ESPN Steelers reporter Jeremy Fowler says fans from 34 different states will be attending tonight's practice. (0:40)

LATROBE, Pa. -- The Latrobe High School athletic department took 156 phone calls Wednesday. One came from Miami, another from San Antonio, a few dozen from the Midwest. Every caller is making the trek to Latrobe Memorial Stadium to watch the Pittsburgh Steelers practice. They are looking for details.

From the steel bleachers to the fresh-cut Kentucky blue grass, the Steelers' version of Friday Night Lights is a dose of down-home nostalgia.

ESPN's SportsCenter 'On the Road' will televise the practice, which begins at 7 p.m. Friday in Latrobe Memorial. The cameras can find quarterback Ben Roethlisberger signing autographs for at least 15 minutes. Or maybe they'll find wide receiver Antonio Brown dazzling the crowd by throwing 50-yard passes left handed and making one-handed snags.

They will also see a community that savors the emotional lift.

"The biggest thing is the financial influx," said Mark Mears, athletic director of the Greater Latrobe School District. "We're expecting 34 different states represented. We have die-hard Steelers ready to pack this place. Black and gold everywhere. It's a neat economic boom for this town with all the hotels, eateries and ice cream shops."

Latrobe Memorial held around 8,000 fans for last year's practice and expects to eclipse 10,000 this year. The Steelers have been coming here for 30-plus years. The franchise used to rotate local venues but realized keeping the players centralized made sense. The stadium is a few miles from St. Vincent College, where the Steelers hold training camp. Plus, the team prefers fresh grass as opposed to artificial turf.
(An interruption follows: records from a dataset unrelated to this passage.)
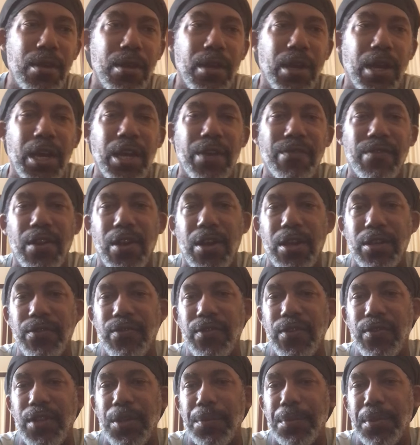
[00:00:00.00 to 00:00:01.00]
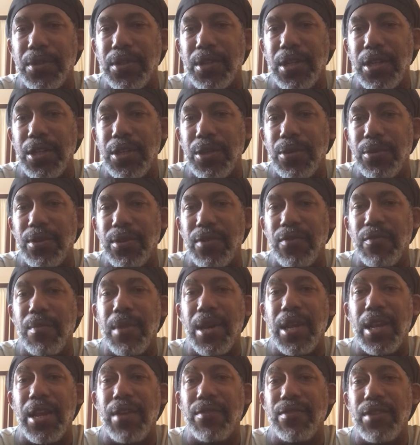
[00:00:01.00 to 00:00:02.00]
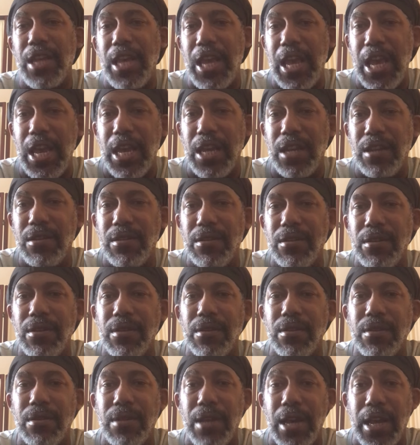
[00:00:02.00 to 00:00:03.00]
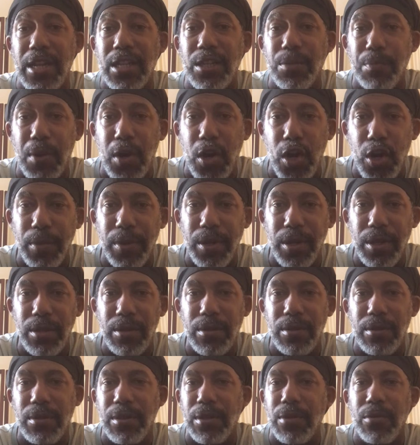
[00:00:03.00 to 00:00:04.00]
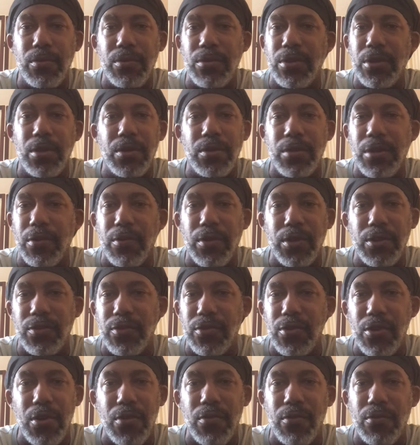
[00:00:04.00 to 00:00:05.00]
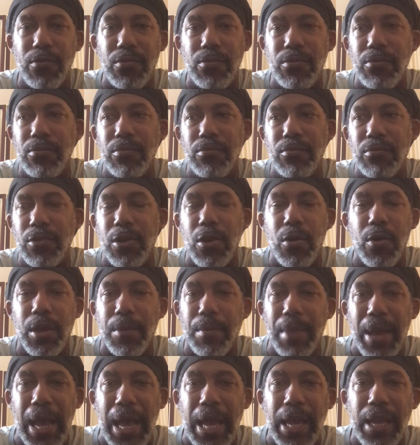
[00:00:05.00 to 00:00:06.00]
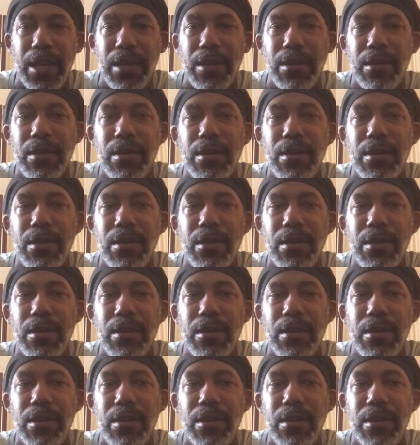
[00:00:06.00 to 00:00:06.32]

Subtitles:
I have lost 50% use of my left hand. That is permanent. There is no going back.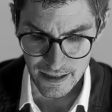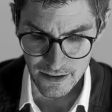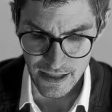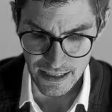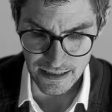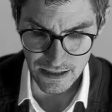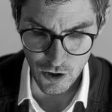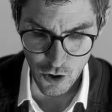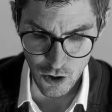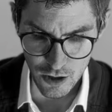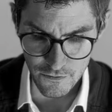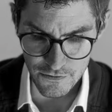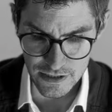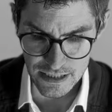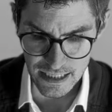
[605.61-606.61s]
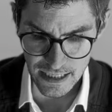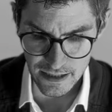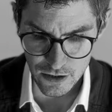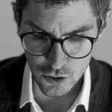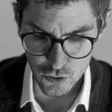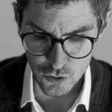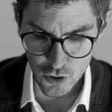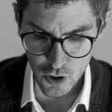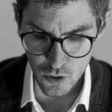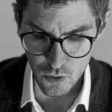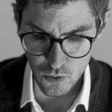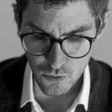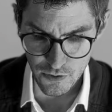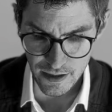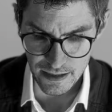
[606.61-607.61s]
that all of a sudden you
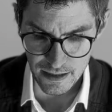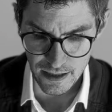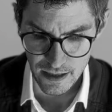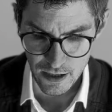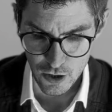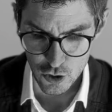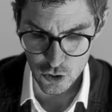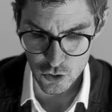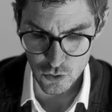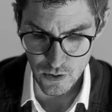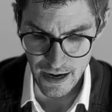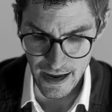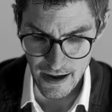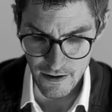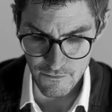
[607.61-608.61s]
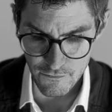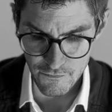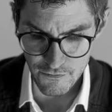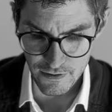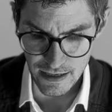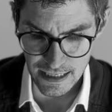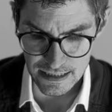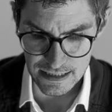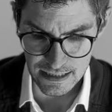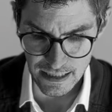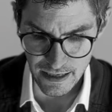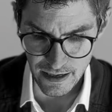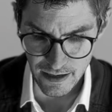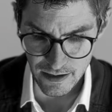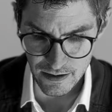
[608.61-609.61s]
know that you have, let's
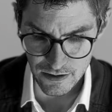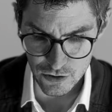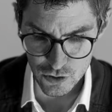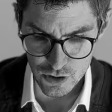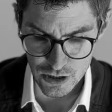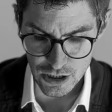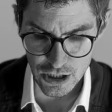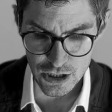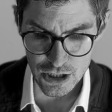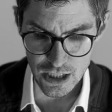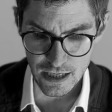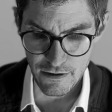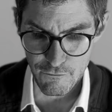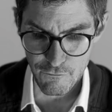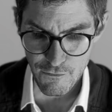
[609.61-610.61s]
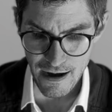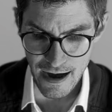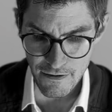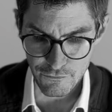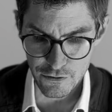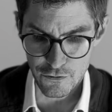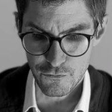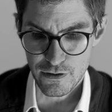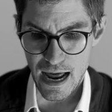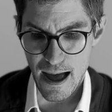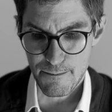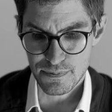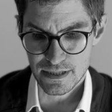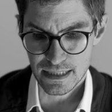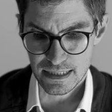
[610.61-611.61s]
say, strategically 5 different
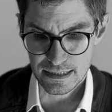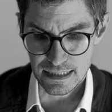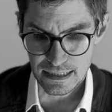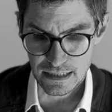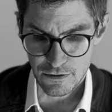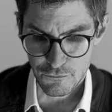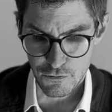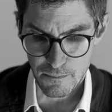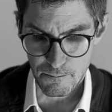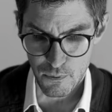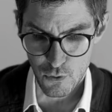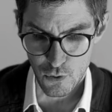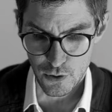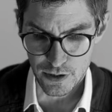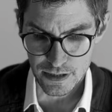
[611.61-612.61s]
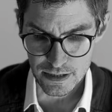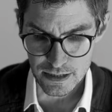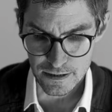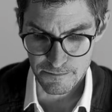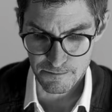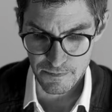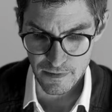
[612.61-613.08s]
upsells at different points,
Latrobe is so pumped for the Steelers' arrival that they recently laid New-Jersey-born sod that's never been used. The Steelers will break it in.
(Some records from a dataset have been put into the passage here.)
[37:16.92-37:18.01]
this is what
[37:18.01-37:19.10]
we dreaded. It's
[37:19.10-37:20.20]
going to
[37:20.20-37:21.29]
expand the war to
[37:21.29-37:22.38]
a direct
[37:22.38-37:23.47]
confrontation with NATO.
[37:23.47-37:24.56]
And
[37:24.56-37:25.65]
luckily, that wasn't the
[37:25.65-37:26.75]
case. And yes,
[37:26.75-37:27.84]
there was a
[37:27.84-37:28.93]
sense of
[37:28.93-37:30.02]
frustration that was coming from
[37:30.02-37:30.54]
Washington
"I'm always excited about Friday Night Lights," coach Mike Tomlin said. "I like the venue. I like the interaction with the fans. It's always a high-energy atmosphere that our guys enjoy."

Maybe Tomlin can stroll over to Valley Dairy Restaurant down the street from the stadium for ice cream. Valley manager Jake Penzera saw more than 200 customers in the afternoon before last year's game, and he's expecting more this year. The restaurant plays light rock music from its speakers.

"Friendly is our biggest selling point around here," Penzera said. "It's a very small-town feel here ... We're looking to sell a lot of ice cream."

The proceeds from concession and entrance fees go to kids' programs at Latrobe. Last year's event raised $25,000. The money is appreciated in what Mears calls a "blue-collar, middle-class working family" town, complete with a steel mill and at least one brewery.

The night caps with a fireworks display.

Players joke that training camp feels like a kid's summer camp with 90 of your best friends. They play in the day and hang in the dorms at night.

Practicing in a high school stadium accentuates that experience.

"It kind of takes you back to high school when I first got started," center Cody Wallace said.